David Simons and his dog, Stanley, go for a ride and run down Mary Avenue.

Neighbors lobby for safer road

Mary Avenue residents cite two deaths, petition city for narrower street

By LESTER CHANG

When David Simons looks out on the road from his home at 1514 Mary Avenue and sees speeding cars, he's reminded of two deaths.

A child and a Homestead High School girl were killed in separate traffic accidents near his home within the past six years.

Joined by 30 other neighbors, Simons has petitioned the city to do something before another accident occurs.

As a way to curb speeding and reduce traffic volume, the group wants the city to reduce the number of lanes from four to two on a mile-long stretch of Mary Avenue between Homestead Road and Fremont Avenue, an area with about 100 homes.

They also want a center turn lane, which they said would allow residents to turn into driveways more safely.

"At times this area becomes a drag strip," Simons said. "Cars get up to 70 miles an hour."

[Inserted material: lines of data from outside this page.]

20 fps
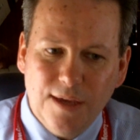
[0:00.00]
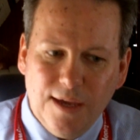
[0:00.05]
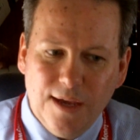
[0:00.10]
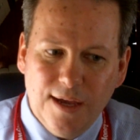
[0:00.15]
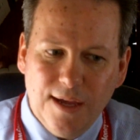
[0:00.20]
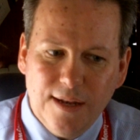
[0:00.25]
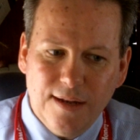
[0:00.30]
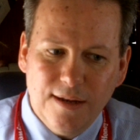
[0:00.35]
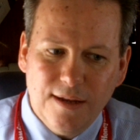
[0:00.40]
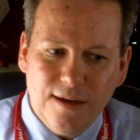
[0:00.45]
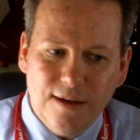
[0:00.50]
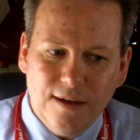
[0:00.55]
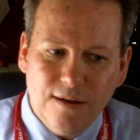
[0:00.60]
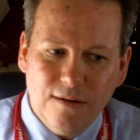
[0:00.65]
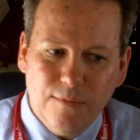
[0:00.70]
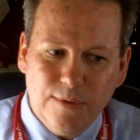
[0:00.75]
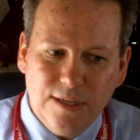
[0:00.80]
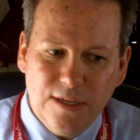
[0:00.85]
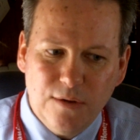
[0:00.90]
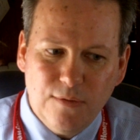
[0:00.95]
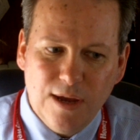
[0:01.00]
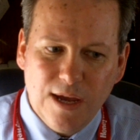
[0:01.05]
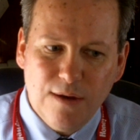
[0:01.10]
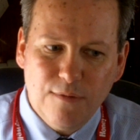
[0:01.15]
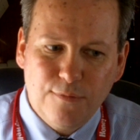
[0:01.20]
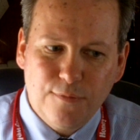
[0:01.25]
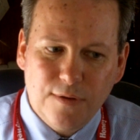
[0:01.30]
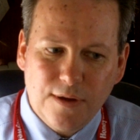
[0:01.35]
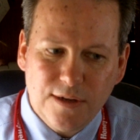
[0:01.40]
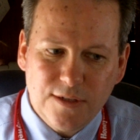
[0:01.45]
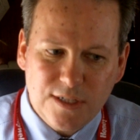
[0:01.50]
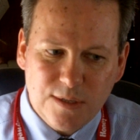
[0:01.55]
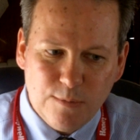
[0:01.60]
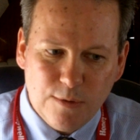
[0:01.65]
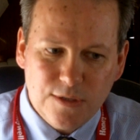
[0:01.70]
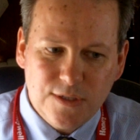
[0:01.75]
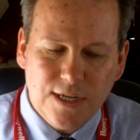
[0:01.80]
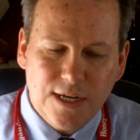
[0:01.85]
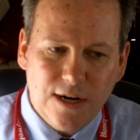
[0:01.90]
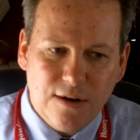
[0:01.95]
And we do have
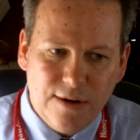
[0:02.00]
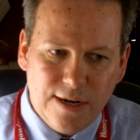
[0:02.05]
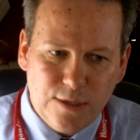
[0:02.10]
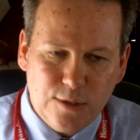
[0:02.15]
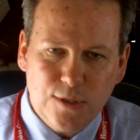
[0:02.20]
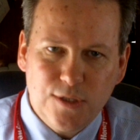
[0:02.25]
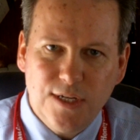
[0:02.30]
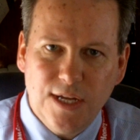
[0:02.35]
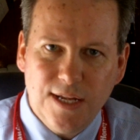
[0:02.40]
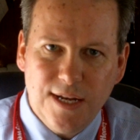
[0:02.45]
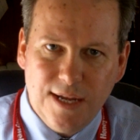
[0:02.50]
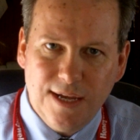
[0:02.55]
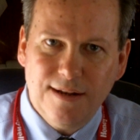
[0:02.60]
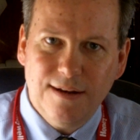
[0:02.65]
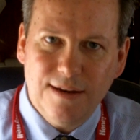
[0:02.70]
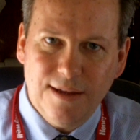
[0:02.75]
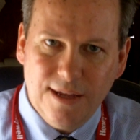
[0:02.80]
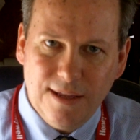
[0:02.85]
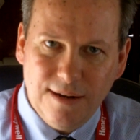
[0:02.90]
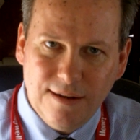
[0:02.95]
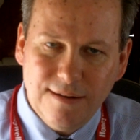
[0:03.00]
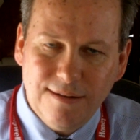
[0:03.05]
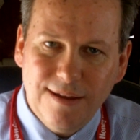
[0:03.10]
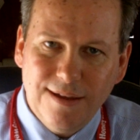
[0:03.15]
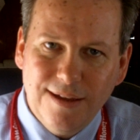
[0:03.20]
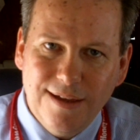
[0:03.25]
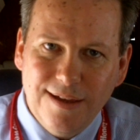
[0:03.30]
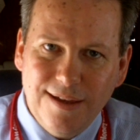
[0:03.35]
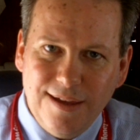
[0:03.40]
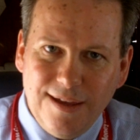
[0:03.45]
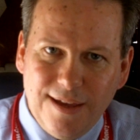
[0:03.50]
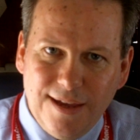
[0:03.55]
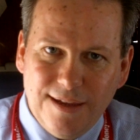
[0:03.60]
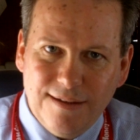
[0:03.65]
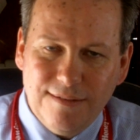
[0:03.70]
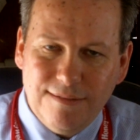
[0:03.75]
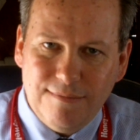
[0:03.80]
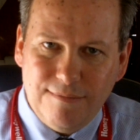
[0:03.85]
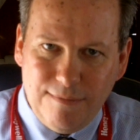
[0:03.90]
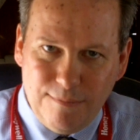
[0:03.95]
customers that are interested
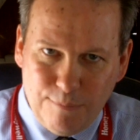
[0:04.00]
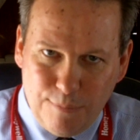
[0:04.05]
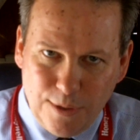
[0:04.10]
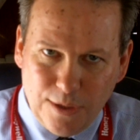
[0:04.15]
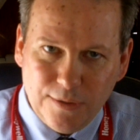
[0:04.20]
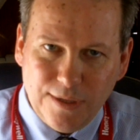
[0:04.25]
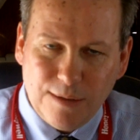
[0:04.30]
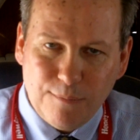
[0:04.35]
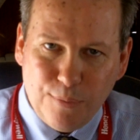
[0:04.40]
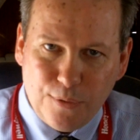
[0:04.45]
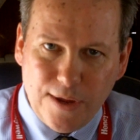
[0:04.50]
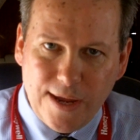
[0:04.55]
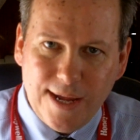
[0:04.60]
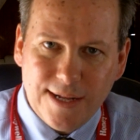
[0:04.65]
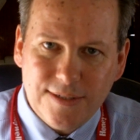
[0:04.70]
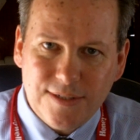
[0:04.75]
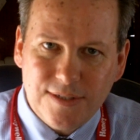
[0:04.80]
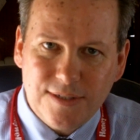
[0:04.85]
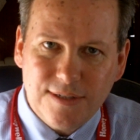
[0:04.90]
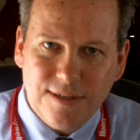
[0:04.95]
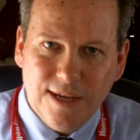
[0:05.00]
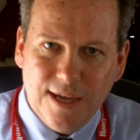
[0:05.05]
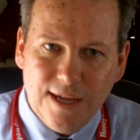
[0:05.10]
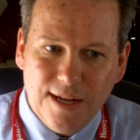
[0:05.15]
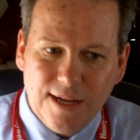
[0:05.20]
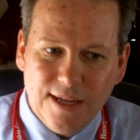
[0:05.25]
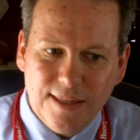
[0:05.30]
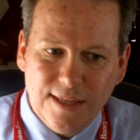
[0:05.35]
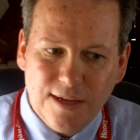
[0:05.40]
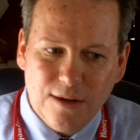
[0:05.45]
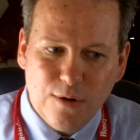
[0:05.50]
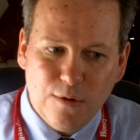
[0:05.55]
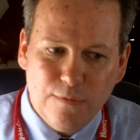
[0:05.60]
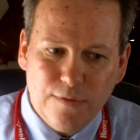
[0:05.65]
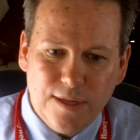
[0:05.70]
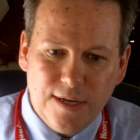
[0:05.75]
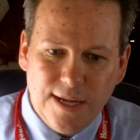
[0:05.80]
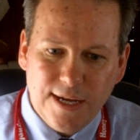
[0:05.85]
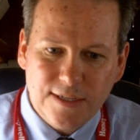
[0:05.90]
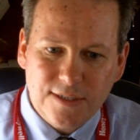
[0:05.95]
in building plants, and I think
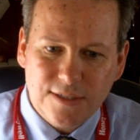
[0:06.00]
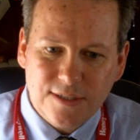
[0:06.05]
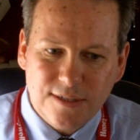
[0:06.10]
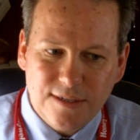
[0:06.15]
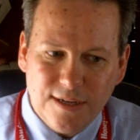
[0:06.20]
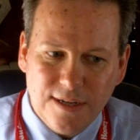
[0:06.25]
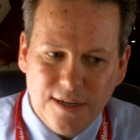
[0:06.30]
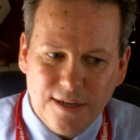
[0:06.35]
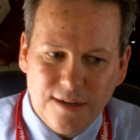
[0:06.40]
over the next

The speed limit is 35 mph, he said.

The Sunnyvale City Council has agreed to study the proposal, principally because of a request from the city's Bicycle Advisory Committee, of which Simons is a member.

City officials are concerned, however, that approving the plan could spur other neighborhood groups to make similar requests.

If those are granted and more lane-reduction projects are carried out, motorists might look for other streets to use during peak commute hours, causing traffic jams elsewhere in the city, they said.

The city is currently studying ways to curb heavy traffic flow and speeding cars through neighborhoods. City Traffic Engineer Ray C. Williamson said the study will look at whether fewer lanes will result in safer driving and whether traffic on the rest of Mary Avenue will be diverted to other streets.

The public will be involved in the study, he said.

"We are glad they have given it a higher priority," Simons said of the council's plan to study his group's proposal. "We have had this thing before them for two years, but it didn't make the cut until now."

Williamson said the city is equally concerned about the safety of residents on that strip of Mary Avenue.

But the city is not "advocating any position" on whether or not to implement the group's plan, he said.

The city didn't give more serious consideration to the request in the last two years because other projects, including those asked for by the bicycle committee, had higher priority, Williamson said.

These projects involved studies of ways to make road improvements for bicyclists, including restriping lanes on roads to accommodate them and motorists, he added.

As for the death of the two children, the current four-lane configuration doesn't appear to have been the cause, Williamson said.

Julian Hawawini said she worries for her two sons when they take their bicycles to school. They attend West Valley School and Cupertino Junior High School.

Dr. Nisar Shaikh, who lives near the junior high, said cars landed in his front yard two different times last summer in accidents that occurred shortly before classes let out.

This article appeared in the Sunnyvale Sun, March 12, 1997.